Now let's be clear: liking fashion is not a crime. It clearly should be. But it's not. Elevating it to an art form and pretending it's something of global significance, however, is. And that's entirely what these vacuous shit-for-opinions arsewipes were doing. Now I don't really mind vacuous arseholes. The world's full of them. But at least some of them realise they are vacuous arseholes and make an effort not be. Sometimes... And that's pretty commendable in my book.

But after giving it some consideration I've realised that pretty much everyone I've ever met who's worked in fashion is a vacuous arsehole who doesn't know it. They think they're interesting and chic when actually they're just fucking dullards and a bit thick.

But thinking like this made me feel slightly ashamed. I'd lost my ability to empathise and I realised I was probably giving them a bad press... so I promised the next time I met one I'd try to be more compassionate and not imagine throwing them in a cage with several starved pitbulls and enjoying the bloody spectacle of:
a) them dying horribly and brutally.
b) them dying horribly and brutally and their fave clothes being ripped to shreds in the process.

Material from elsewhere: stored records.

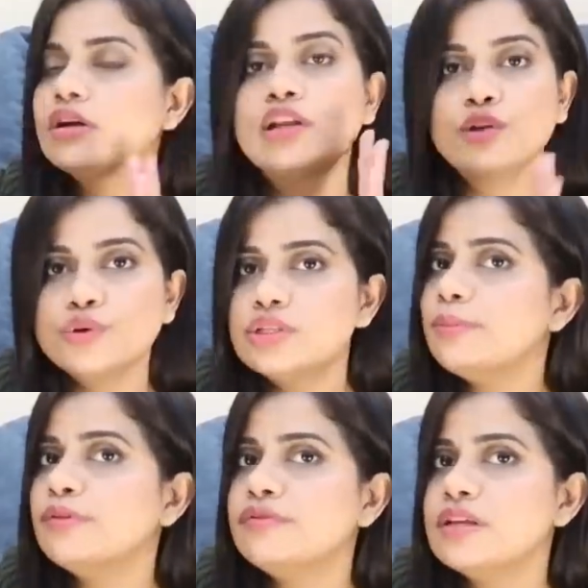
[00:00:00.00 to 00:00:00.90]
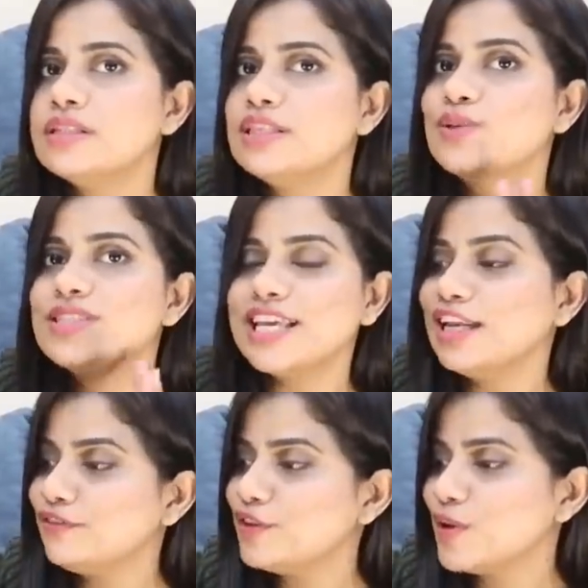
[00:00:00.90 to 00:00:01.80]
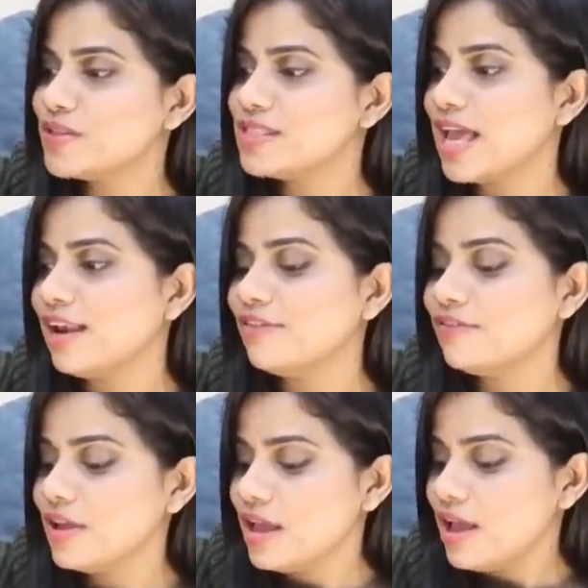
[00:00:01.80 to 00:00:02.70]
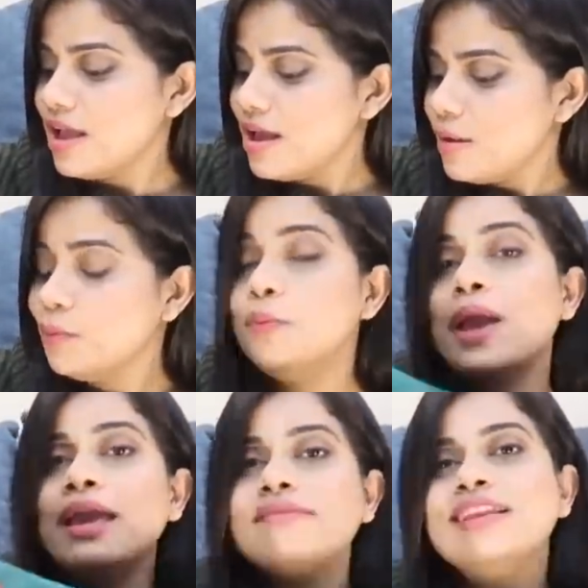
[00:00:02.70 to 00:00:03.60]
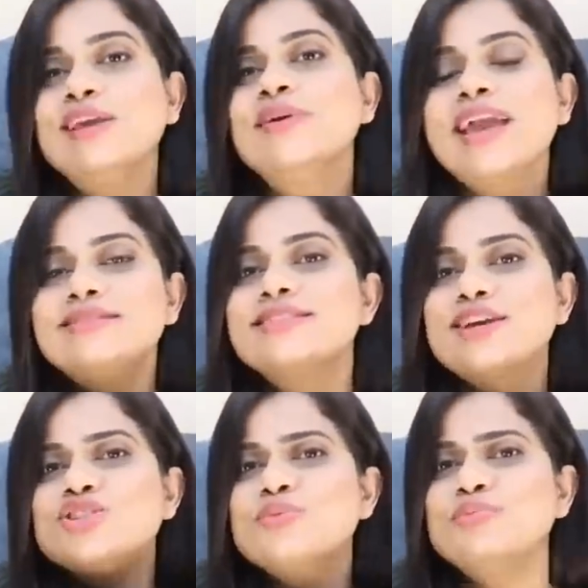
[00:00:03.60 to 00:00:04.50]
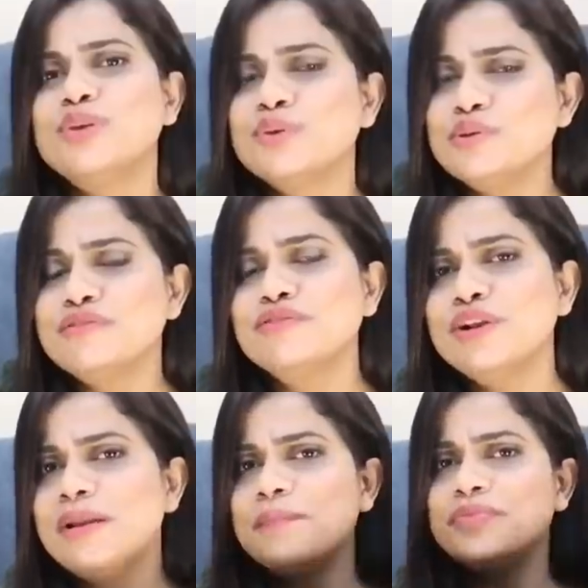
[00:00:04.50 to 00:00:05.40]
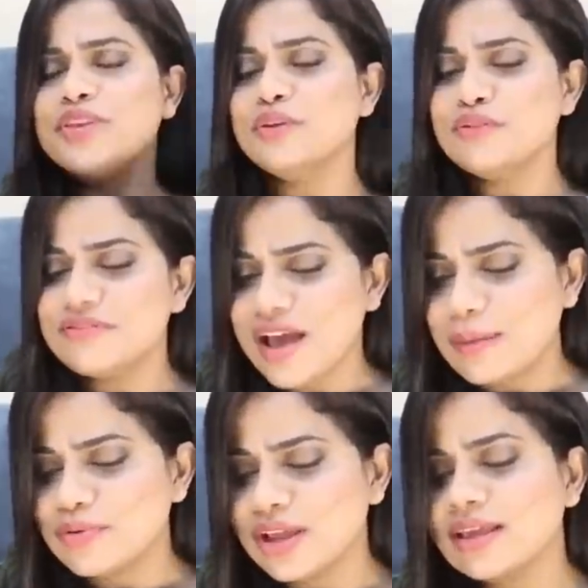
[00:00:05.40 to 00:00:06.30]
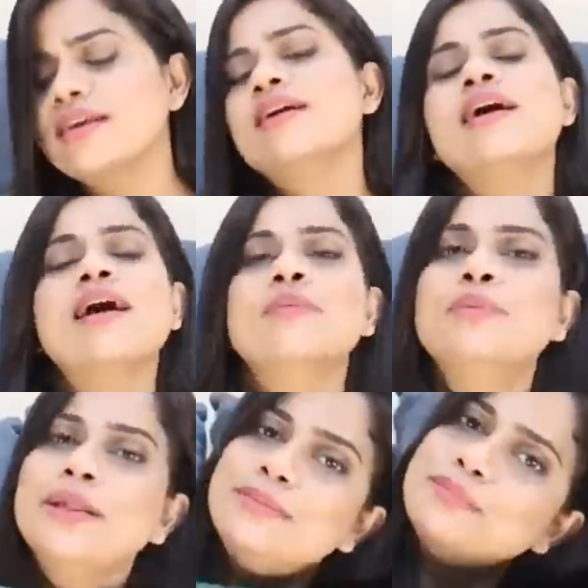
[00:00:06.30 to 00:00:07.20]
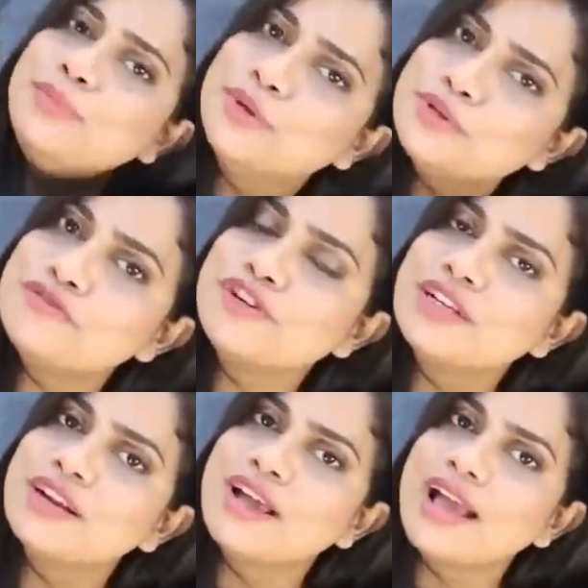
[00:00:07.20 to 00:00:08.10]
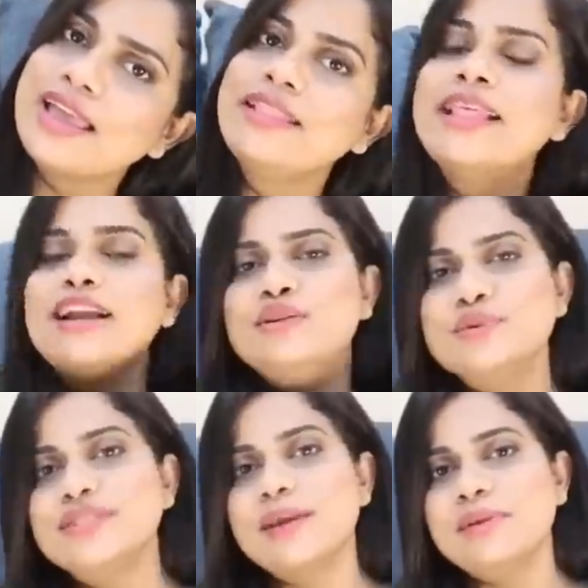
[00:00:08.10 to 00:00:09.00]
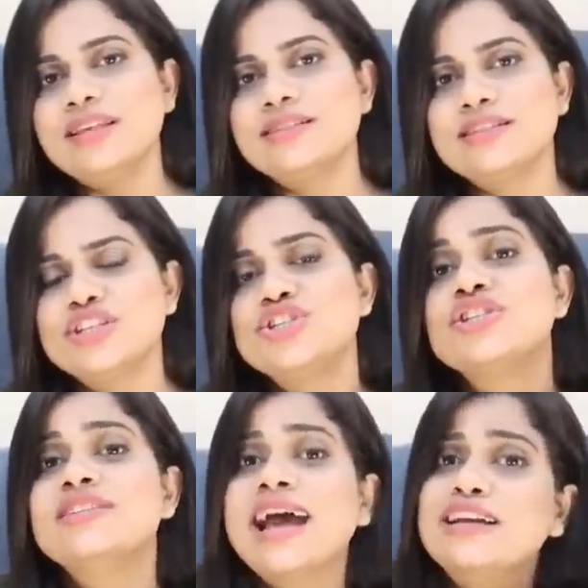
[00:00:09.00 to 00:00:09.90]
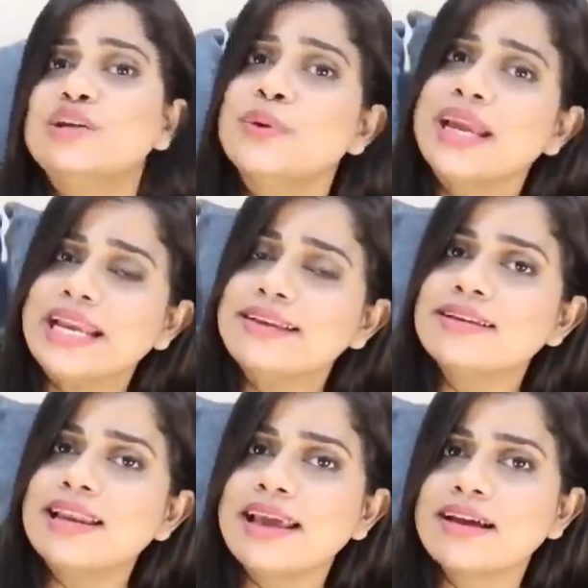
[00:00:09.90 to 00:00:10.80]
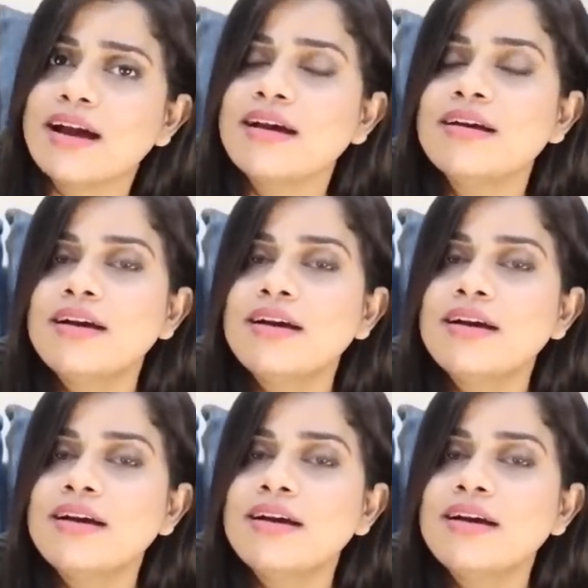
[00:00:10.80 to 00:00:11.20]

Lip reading: close-up of this. You see it for yourself. Where will you get such a beautiful, you know, fabric with beautiful kadai, that too semi-stitched, that too Indian lehenga,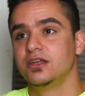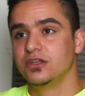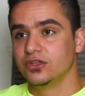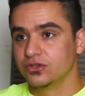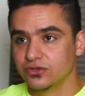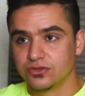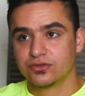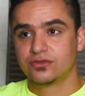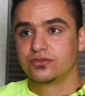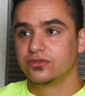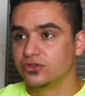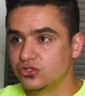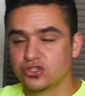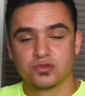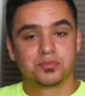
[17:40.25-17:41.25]
You're
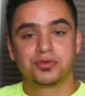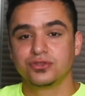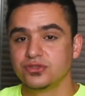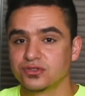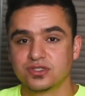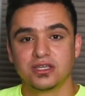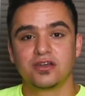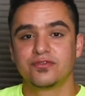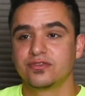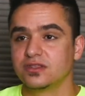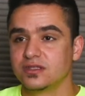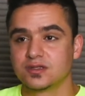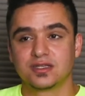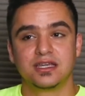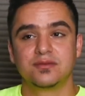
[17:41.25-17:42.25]
just putting yourself in
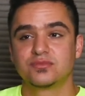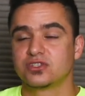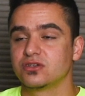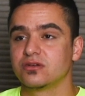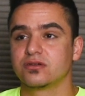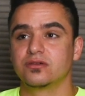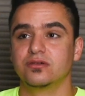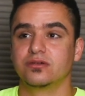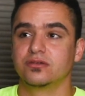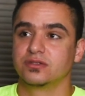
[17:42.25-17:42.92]
the same circle.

So I realised I needed a coping mechanism to conjour some empathy and I figured I'd think of other people who had a bad press and try to remember that they were also somebody's son or somebody's daughter. That way I would find compassion in the most unlikely place and simply replicate that process for the fashion people.

And this week my chance to try my new coping mechanism finally came after I met a couple of new people from the fashion world.

Make no mistake, they were utter shitcakes-for-brains oxygen thieves, but instead of adopting my default position of contempt and hatred I used my coping mechanism.

Sadly the only people I could only think of who'd been the victims of such vitriol in the press were Peter Sutcliffe and Myra Hindley. And I started feeling sorry for Sutcliffe and Hindley to be compared to this pair of wankstains...

I clearly need a new strategy. Gun anyone?